Avete mai visto una partita del Taranto calcio con gli strumenti della tecnologia in campo? No. In serie C, non c’è Var né goal line technology. In questa stagione nessuno se n’è lamentato. Ma non si sono visti nemmeno errori clamorosi, come quelli che hanno portato alla sconfitta la nazionale italiana Under 21, contro la Francia, nella partita inaugurale dell’Europeo organizzato da Romania e Georgia – almeno un rigore e un goal negato agli azzurrini. La questione allora è emersa sollevando un polverone esauritosi solo in parte.
Nessuna novità nella fase a gironi. Ma a partire dai quarti, l’Uefa introdurrà il Var. La decisione è arrivata il giorno dopo il grave danno inflitto dal direttore di gara, l’olandese Allard Lindhout, sui calciatori allenati da Paolo Nicolato. Un’azione comunque tardiva. Perché la tecnologia, a lungo invocata, è diventata uno strumento imprescindibile sui campi di gioco, da assicurare in competizioni importanti. La stessa può prevenire ingiustizie ovvero non falsare l’esito delle partite giocate. Gli amanti del calcio romantico direbbero che sono belli anche gli errori… Pensiamo al goal di mano realizzato contro l’Inghilterra da Diego Armando Maradona (1960-2020). Era la ‘Mano de Dios’, diceva il Pibe de Oro. Mettiamo che sia stato un bene: la legge della compensazione, allora, quando il Var non esisteva, faceva sì che la squadra penalizzata dagli errori potesse essere poi risarcita in qualche modo. Ovvero che la fortuna girasse a proprio favore. Ciò accade in un campionato, in un lungo cammino, sportivo, come in quello esistenziale. Negare invece l’ausilio della tecnologia in alcune gare significa condannare a morte la squadra vittima della malasorte o della malafede.
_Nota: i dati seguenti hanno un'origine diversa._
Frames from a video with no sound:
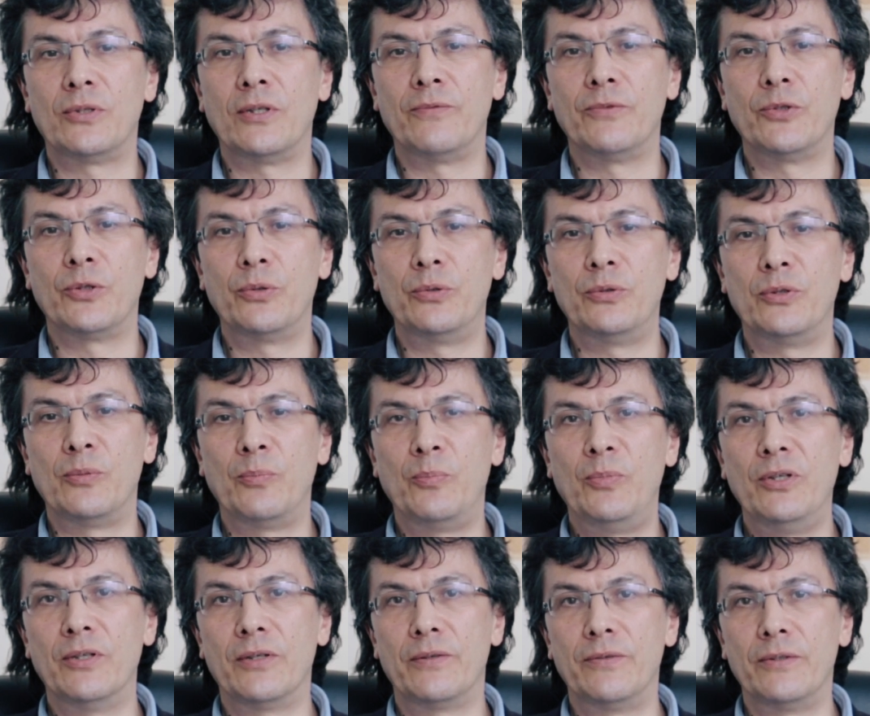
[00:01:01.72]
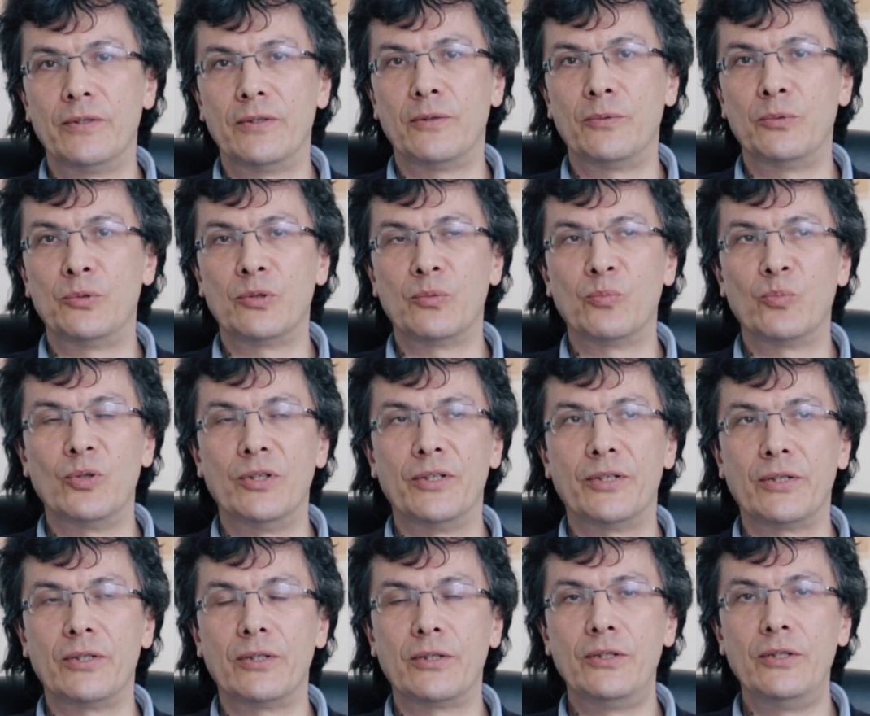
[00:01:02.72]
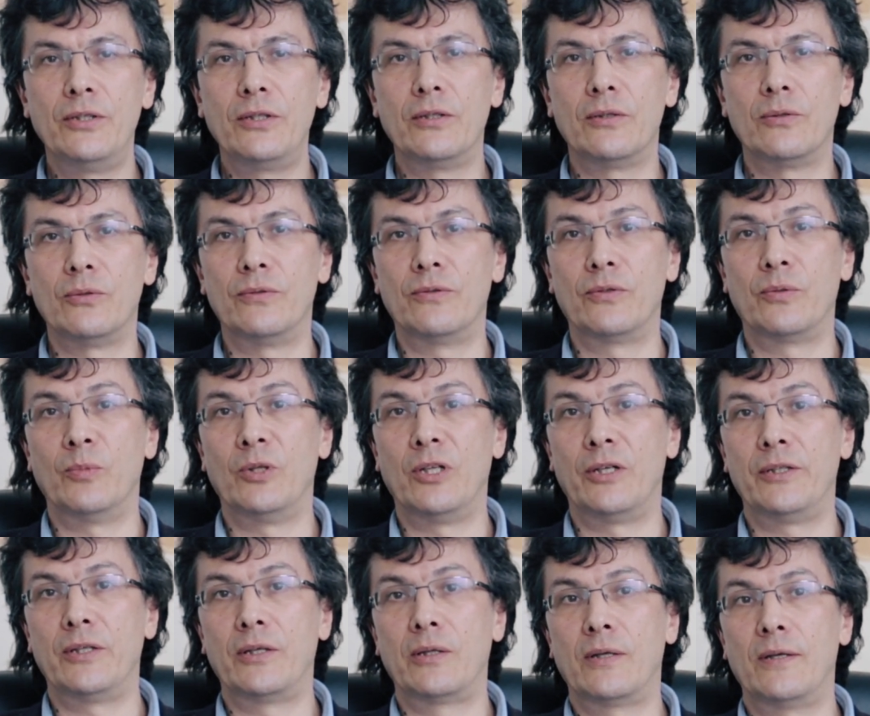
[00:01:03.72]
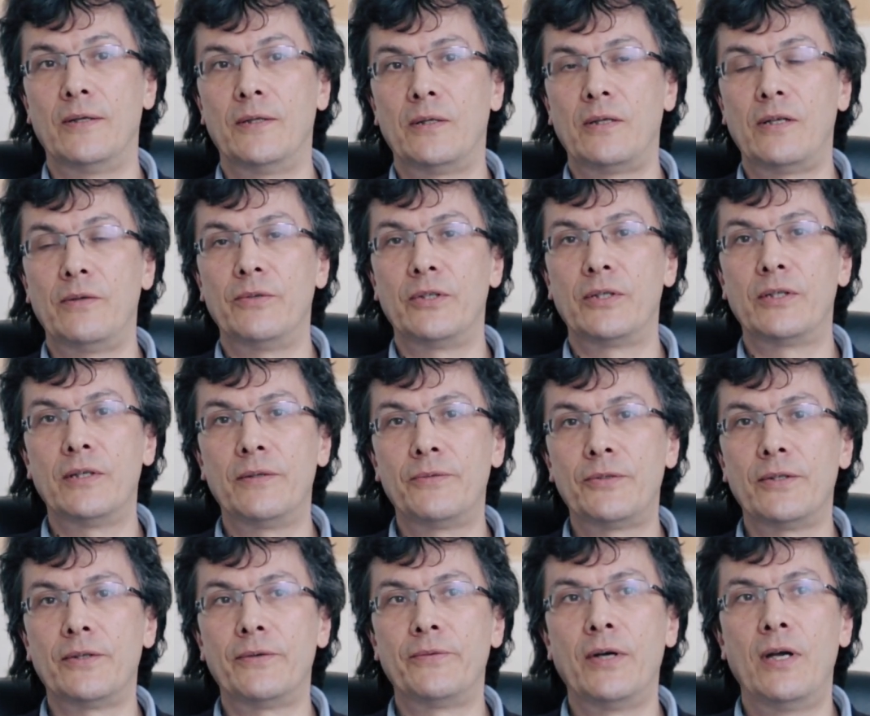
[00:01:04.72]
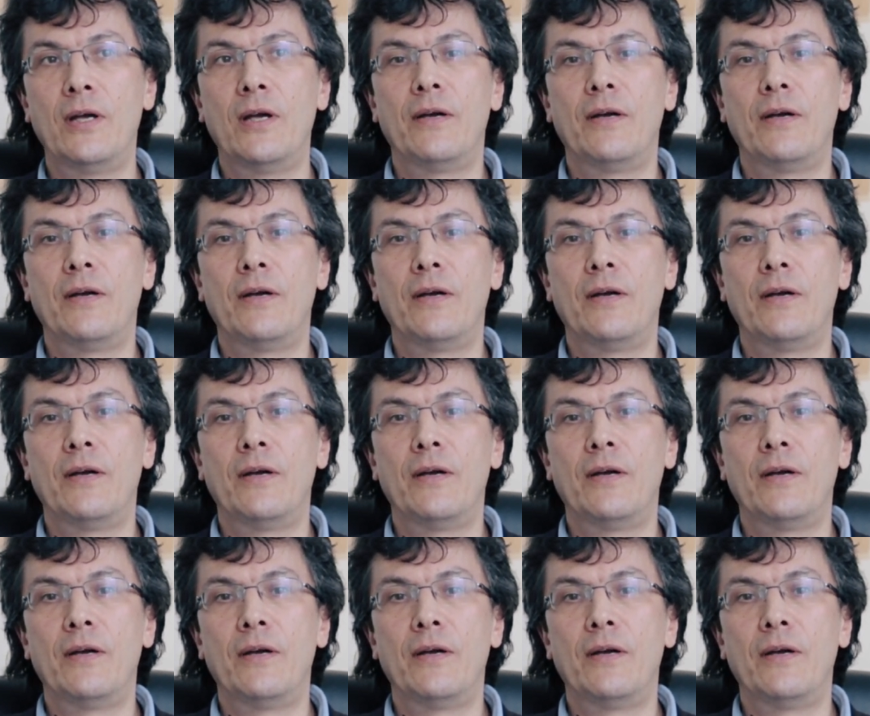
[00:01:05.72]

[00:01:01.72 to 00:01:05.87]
Там выходят первые научно-популярные книги новых молодых талантливых авторов.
Al di là degli errori, la Francia ha meritato di vincere, giovedì scorso: queste, nel post partita, erano state la parole oneste di mister Nicolato, comunque consapevole della buona prova offerta dai suoi giovani uomini. L’Italia era chiamata al pronto riscatto nel match contro la Svizzera. Come una finale da vincere ad ogni costo, per continuare a sperare nella qualificazione alla seconda parte del torneo. E il riscatto è arrivato nel modo più inaspettato. Infatti, dopo un primo tempo dominato, col risultato che sembrava messo in cassaforte (3-0 grazie alle reti di Pirola, Gnonto e Parisi), gli azzurrini hanno subito due goal in sei minuti restando fino al 90esimo col patema d’animo. La Svizzera ha confermato le proprie potenzialità. I tre punti conquistati rilanciano le ambizioni della stessa squadra di mister Nicolato. Che dopodomani ventotto giugno dovrà vedersela con la Norvegia, alla Cluj Arena di Cluj-Napoca. Oltre ad avere chance di passaggio, l’Italia potrebbe finire al primo posto del girone, qualora la Svizzera dovesse battere per 1-0 o 2-1 la Francia. Arrivare davanti ai transalpini sarebbe una bella rivincita per sanare l’ingiustizia della prima gara.